According to AlterNet, The Trevor Project, a resource and crisis service for LGBTQ youth, has seen a 150% increase in crisis calls coming in from Texas. All throughout the state, school districts have started discriminating against the LGBTQ community and people of color, and a modern-day witch hunt has begun to “purify” schools, libraries, and even the internet of any content that offers support to the LGBTQ community and people of color.
Most notable has been the rampant rise in “banned books” within the last two years, in which school districts, cities, and counties are being driven to demand that books get banned. These campaigns usually originate online and through social media, fostering Anti-LGBTQ Policies. The Philadelphia Inquirer cites the American Library Association (ALA), which says that requests to have books banned is up 60%. Even worse is what the paper calls “silent censorship”, which are the decisions school boards make when deciding what books get taught in the classroom. A school can easily choose not to teach using books about race or the LGBTQ community, as it’s a decision that doesn’t require public input.

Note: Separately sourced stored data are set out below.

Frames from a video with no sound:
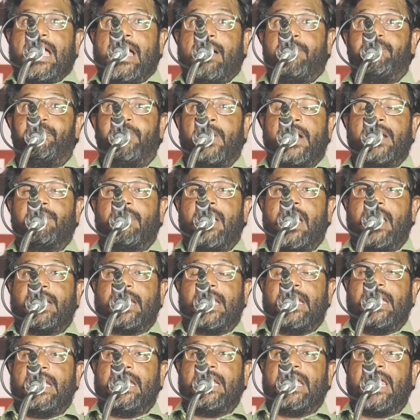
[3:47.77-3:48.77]

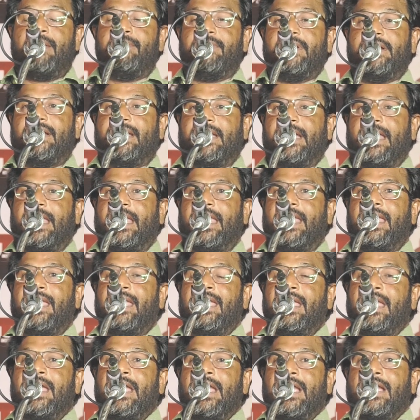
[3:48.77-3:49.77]
அப்பன்மார்கள் எல்லாம் இன்று
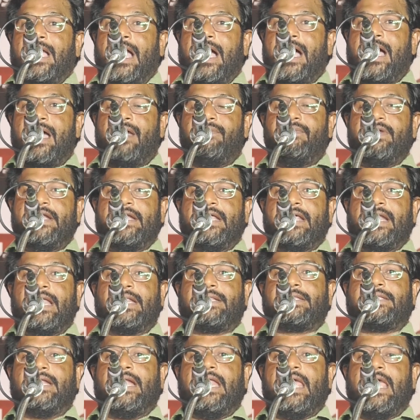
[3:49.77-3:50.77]
காவி
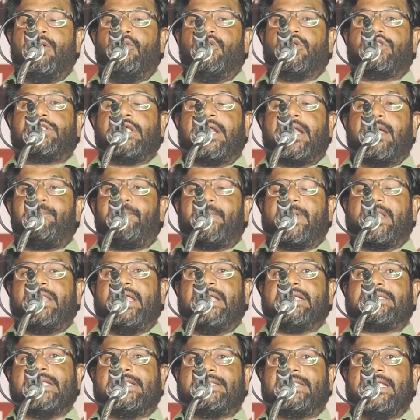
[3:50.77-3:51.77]
நிறத்திலே
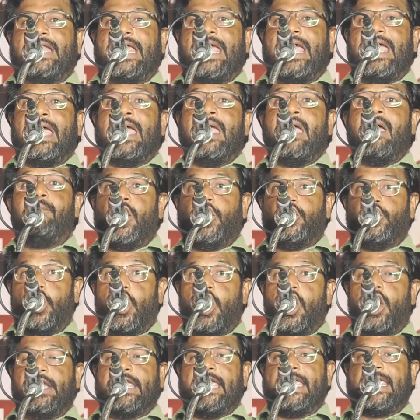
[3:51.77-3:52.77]
உத்தரப்பிரதேசத்திலே
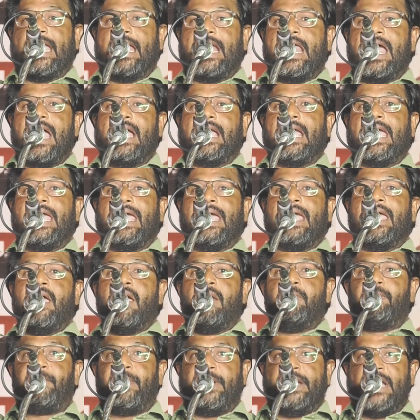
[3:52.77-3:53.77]
யோகிகளாக
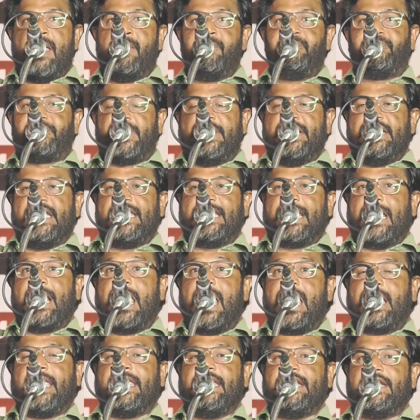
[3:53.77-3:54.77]
பிணம்
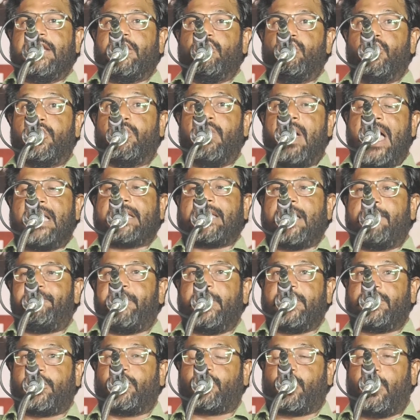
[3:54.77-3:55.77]
திண்ணிகளாக இன்று
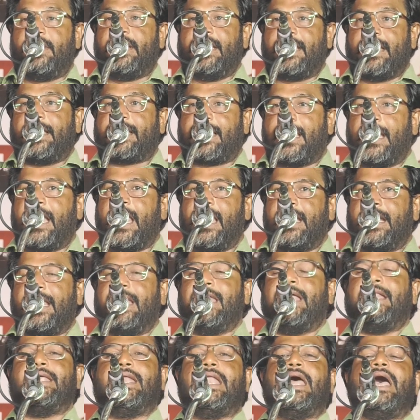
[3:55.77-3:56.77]
உருவாக்கப்பட்டு
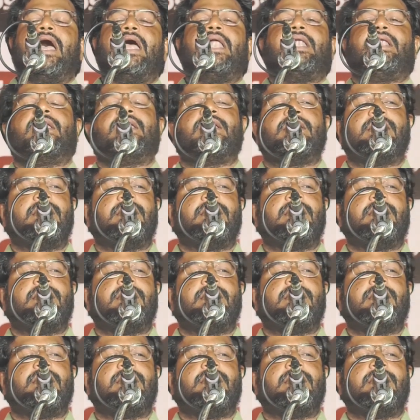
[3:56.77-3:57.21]
கொண்டிருக்கிறார்கள் அதனால்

The trans community in Texas especially has felt the repercussions of the state’s anti-LGBTQ fanaticism. Towards the end of last year, Texas Governor, Greg Abbot, signed HB25 into law, which now forces all student athletes to play on gendered sports teams that align with the gender marked on their birth certificate. According to The Texas Tribune, the law went into effect on January 18th. Even worse is that this bill was passed under the guise of “protecting women” as if the LGBTQ community somehow wishes to hurt women, despite the fact that women make up part of the LGBTQ community.
One Texas city, Katy, the westernmost suburb of Houston, has taken censorship to the next level and has put a content blocker on all of its school’s computers that prevent students from accessing websites with LGBTQ content, including websites like The Trevor Project and the Human Rights Campaign. According to PBS Houston, Cameron Samuels, a senior at Seven Lakes High School in Katy spoke out against the internet blockers at a public meeting, stating, “Yes, it is important to keep our children safe, but what does that mean when life-saving resources are blocked and students are prohibited from accessing them simply because of a discriminatory internet filter?”